Le père Brice de Malherbe va plus loin. Il estime que les directives anticipées ne sont utiles qu'en fin de vie et seulement si elles ouvrent le dialogue avec le généraliste : « Elles ne remplaceront jamais l'avis des proches ou bien de la personne de confiance, qui doit être privilégié. » Hors de question pour Francine, 96 ans, atteinte de Parkinson : « Je ne leur demande pas leur avis sur mes directives, c'est mon choix et je refuse de vivre alitée ! »

Cachez ces morts…


Alors, doit-on pouvoir choisir sa fin ?

En France, contrairement à la Suisse ou la Belgique, l'euthanasie et le suicide assisté sont interdits « et ne seront jamais autorisés. Il y a une différence déontologique entre soulager la douleur et promouvoir la mort pour la donner volontairement. Le médecin devrait le porter sur la conscience », justifie le président de la Sfap. Pourtant, 96 % des Français seraient favorables à l'euthanasie, selon un sondage Ipsos d'avril 2019. Francine n'a pas peur des mots : « L'euthanasie se pratique depuis toujours, dans la plus grande discrétion. Tant que l'entourage ne se sent pas coupable... » L'avocate Noémie Houchet-Tran confirme : « Ma Grand-mère s'est même débranchée toute seule ! Conscients ou non, si les gens souffrent, pourquoi les maintenir en vie ? » Le père Malherbe, lui, crie a la dérive et estime qu'il « faut distinguer la souffrance psychologique de la douleur physique ».

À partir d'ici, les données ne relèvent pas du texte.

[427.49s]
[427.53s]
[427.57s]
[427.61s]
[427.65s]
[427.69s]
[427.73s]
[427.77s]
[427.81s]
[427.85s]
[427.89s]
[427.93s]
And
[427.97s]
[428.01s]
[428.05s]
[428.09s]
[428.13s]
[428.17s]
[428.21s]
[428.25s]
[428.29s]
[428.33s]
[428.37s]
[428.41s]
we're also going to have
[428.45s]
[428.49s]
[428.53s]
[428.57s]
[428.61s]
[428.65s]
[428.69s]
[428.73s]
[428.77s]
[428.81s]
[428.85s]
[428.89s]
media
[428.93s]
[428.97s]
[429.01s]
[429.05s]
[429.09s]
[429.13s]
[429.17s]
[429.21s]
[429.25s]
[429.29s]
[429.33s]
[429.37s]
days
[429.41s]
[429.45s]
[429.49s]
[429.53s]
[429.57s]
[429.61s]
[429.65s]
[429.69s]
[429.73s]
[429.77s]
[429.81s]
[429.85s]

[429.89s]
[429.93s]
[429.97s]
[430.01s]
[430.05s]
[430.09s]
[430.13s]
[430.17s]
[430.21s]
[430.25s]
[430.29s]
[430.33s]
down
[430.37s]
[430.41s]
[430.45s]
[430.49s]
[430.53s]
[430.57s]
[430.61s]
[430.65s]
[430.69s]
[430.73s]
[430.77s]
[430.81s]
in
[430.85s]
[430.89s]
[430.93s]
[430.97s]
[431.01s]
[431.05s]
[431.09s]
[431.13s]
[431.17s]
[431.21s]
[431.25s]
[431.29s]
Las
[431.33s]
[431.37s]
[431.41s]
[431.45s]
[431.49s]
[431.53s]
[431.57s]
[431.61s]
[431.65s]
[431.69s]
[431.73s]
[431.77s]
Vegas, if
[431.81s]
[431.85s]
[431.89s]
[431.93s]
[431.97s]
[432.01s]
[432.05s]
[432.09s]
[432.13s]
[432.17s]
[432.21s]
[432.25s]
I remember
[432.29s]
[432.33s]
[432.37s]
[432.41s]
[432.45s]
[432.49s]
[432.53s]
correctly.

Pourtant, seulement 13 % de Français ont déposé leurs directives anticipées, selon un sondage du Centre national des soins palliatifs et de la fin de vie de 2019. « Certains politiques souhaiteraient les rendre obligatoires. Pourquoi vouloir renvoyer les gens vers leur finitude ? », s'interroge Jean Leonetti. Dans notre société, la mort est taboue. « Il faut la cacher à tout prix, alors on range les malades dans les hôpitaux. On ne porte même plus le deuil », poursuit-il. Pour le père Malherbe, la peur que ne sonne l'heure blême est accentuée « quand on ne croit pas à la vie après la mort : alors tout s'arrête ». Francine, elle, attend calmement la Faucheuse : « Je préfère l'affronter avec courage. Si on respecte la vie, on respecte la mort. » Antoine de Saint-Exupéry, qui disait que « ce qui donne du sens à la vie donne du sens à la mort », n'aurait pas renié cette formule.